All of lore.kernel.org
 help / color / mirror / Atom feed
From: Igor Mammedov <imammedo@redhat.com>
To: Tao Xu <tao3.xu@intel.com>
Cc: xiaoguangrong.eric@gmail.com, mst@redhat.com,
	jingqi.liu@intel.com, qemu-devel@nongnu.org, ehabkost@redhat.com,
	pbonzini@redhat.com, rth@twiddle.net
Subject: Re: [Qemu-devel] [PATCH v4 08/11] numa: Extend the command-line to provide memory latency and bandwidth information
Date: Wed, 5 Jun 2019 16:40:45 +0200	[thread overview]
Message-ID: <20190605164045.12bf194c@redhat.com> (raw)
In-Reply-To: <20190508061726.27631-9-tao3.xu@intel.com>

On Wed,  8 May 2019 14:17:23 +0800
Tao Xu <tao3.xu@intel.com> wrote:

> From: Liu Jingqi <jingqi.liu@intel.com>
> 
> Add -numa hmat-lb option to provide System Locality Latency and
> Bandwidth Information. These memory attributes help to build
> System Locality Latency and Bandwidth Information Structure(s)
> in ACPI Heterogeneous Memory Attribute Table (HMAT).
> 
> Signed-off-by: Liu Jingqi <jingqi.liu@intel.com>
> Signed-off-by: Tao Xu <tao3.xu@intel.com>
> ---
> 
> Changes in v4 -> v3:
>     - update the version tag from 4.0 to 4.1
> ---
>  numa.c          | 127 ++++++++++++++++++++++++++++++++++++++++++++++++
>  qapi/misc.json  |  94 ++++++++++++++++++++++++++++++++++-
>  qemu-options.hx |  28 ++++++++++-
>  3 files changed, 246 insertions(+), 3 deletions(-)
> 
> diff --git a/numa.c b/numa.c
> index 71b0aee02a..1aecb7a2e9 100644
> --- a/numa.c
> +++ b/numa.c
> @@ -40,6 +40,7 @@
>  #include "qemu/option.h"
>  #include "qemu/config-file.h"
>  #include "qemu/cutils.h"
> +#include "hw/acpi/hmat.h"
>  
>  QemuOptsList qemu_numa_opts = {
>      .name = "numa",
> @@ -179,6 +180,126 @@ void parse_numa_distance(MachineState *ms, NumaDistOptions *dist, Error **errp)
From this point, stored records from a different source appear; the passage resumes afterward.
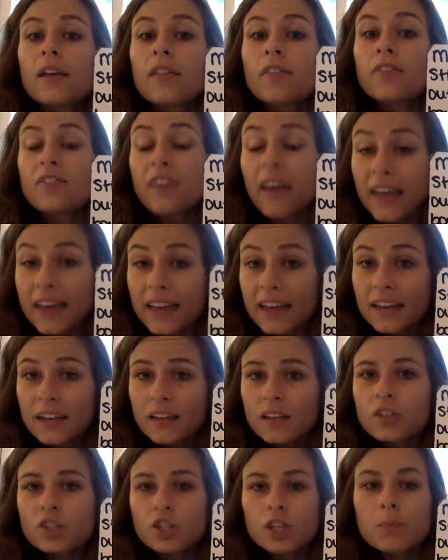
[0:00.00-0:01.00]

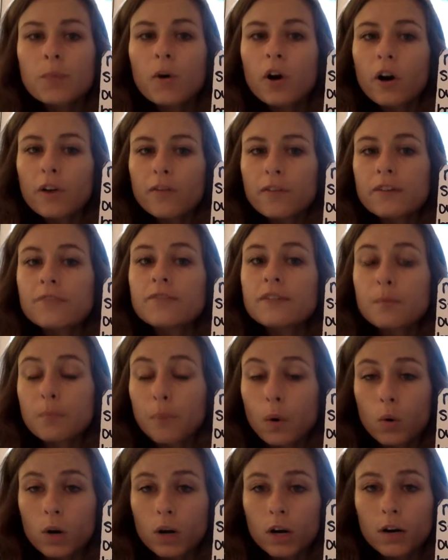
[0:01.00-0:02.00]
Then she bought 50
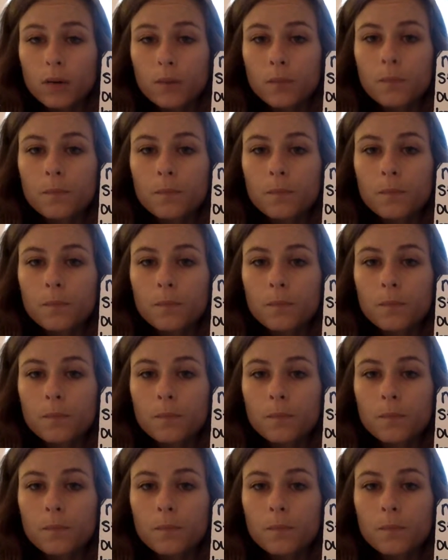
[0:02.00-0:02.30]
more.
>      ms->numa_state->have_numa_distance = true;
>  }
>  
> +static void parse_numa_hmat_lb(MachineState *ms, NumaHmatLBOptions *node,
> +                               Error **errp)
> +{
> +    int nb_numa_nodes = ms->numa_state->num_nodes;
> +    NodeInfo *numa_info = ms->numa_state->nodes;
> +    HMAT_LB_Info *hmat_lb = NULL;
> +
> +    if (node->data_type <= HMATLB_DATA_TYPE_WRITE_LATENCY) {
> +        if (!node->has_latency) {
> +            error_setg(errp, "Missing 'latency' option.");
> +            return;
> +        }
> +        if (node->has_bandwidth) {
> +            error_setg(errp, "Invalid option 'bandwidth' since "
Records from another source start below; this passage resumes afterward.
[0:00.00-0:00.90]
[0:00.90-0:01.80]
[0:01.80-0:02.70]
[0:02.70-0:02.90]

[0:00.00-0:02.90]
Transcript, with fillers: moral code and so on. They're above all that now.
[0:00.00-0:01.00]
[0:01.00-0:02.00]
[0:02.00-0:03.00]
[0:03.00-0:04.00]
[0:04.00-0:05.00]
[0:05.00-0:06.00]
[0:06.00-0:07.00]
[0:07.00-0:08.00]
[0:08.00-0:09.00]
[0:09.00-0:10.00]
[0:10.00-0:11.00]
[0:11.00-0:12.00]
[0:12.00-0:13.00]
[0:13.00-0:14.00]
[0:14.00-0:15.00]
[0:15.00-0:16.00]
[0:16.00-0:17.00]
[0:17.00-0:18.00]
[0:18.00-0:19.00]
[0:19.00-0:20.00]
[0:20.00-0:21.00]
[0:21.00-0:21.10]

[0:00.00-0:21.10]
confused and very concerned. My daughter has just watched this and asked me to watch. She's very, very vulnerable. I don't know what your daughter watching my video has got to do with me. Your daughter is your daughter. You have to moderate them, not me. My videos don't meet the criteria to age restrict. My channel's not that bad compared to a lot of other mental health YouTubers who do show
> +                       "the data type is latency.");
> +            return;
> +        }
> +        if (node->has_base_bw) {
> +            error_setg(errp, "Invalid option 'base_bw' since "
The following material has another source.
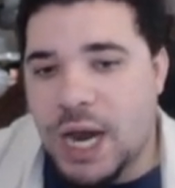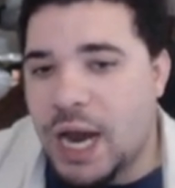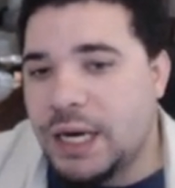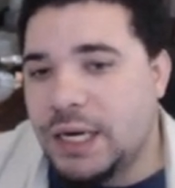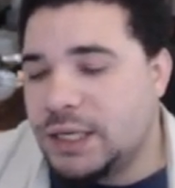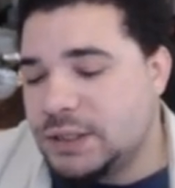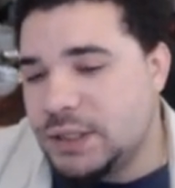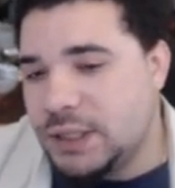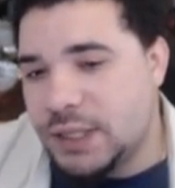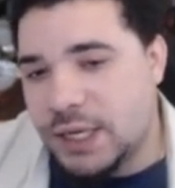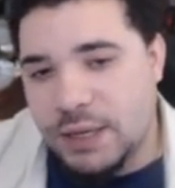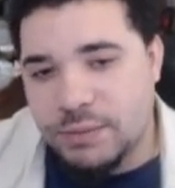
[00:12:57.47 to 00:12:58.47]
kind of doesn't need
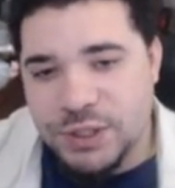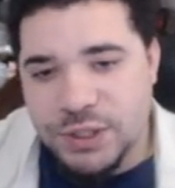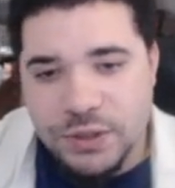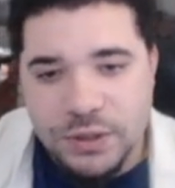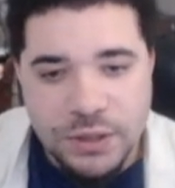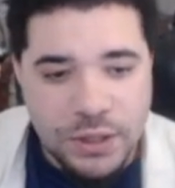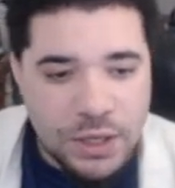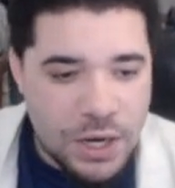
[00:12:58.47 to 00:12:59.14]
that damage either.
> +                       "the data type is latency.");
> +            return;
> +        }
> +    }
> +
> +    if (node->data_type >= HMATLB_DATA_TYPE_ACCESS_BANDWIDTH) {
> +        if (!node->has_bandwidth) {
> +            error_setg(errp, "Missing 'bandwidth' option.");
> +            return;
> +        }
> +        if (node->has_latency) {
> +            error_setg(errp, "Invalid option 'latency' since "
> +                       "the data type is bandwidth.");
> +            return;
> +        }
> +        if (node->has_base_lat) {
> +            error_setg(errp, "Invalid option 'base_lat' since "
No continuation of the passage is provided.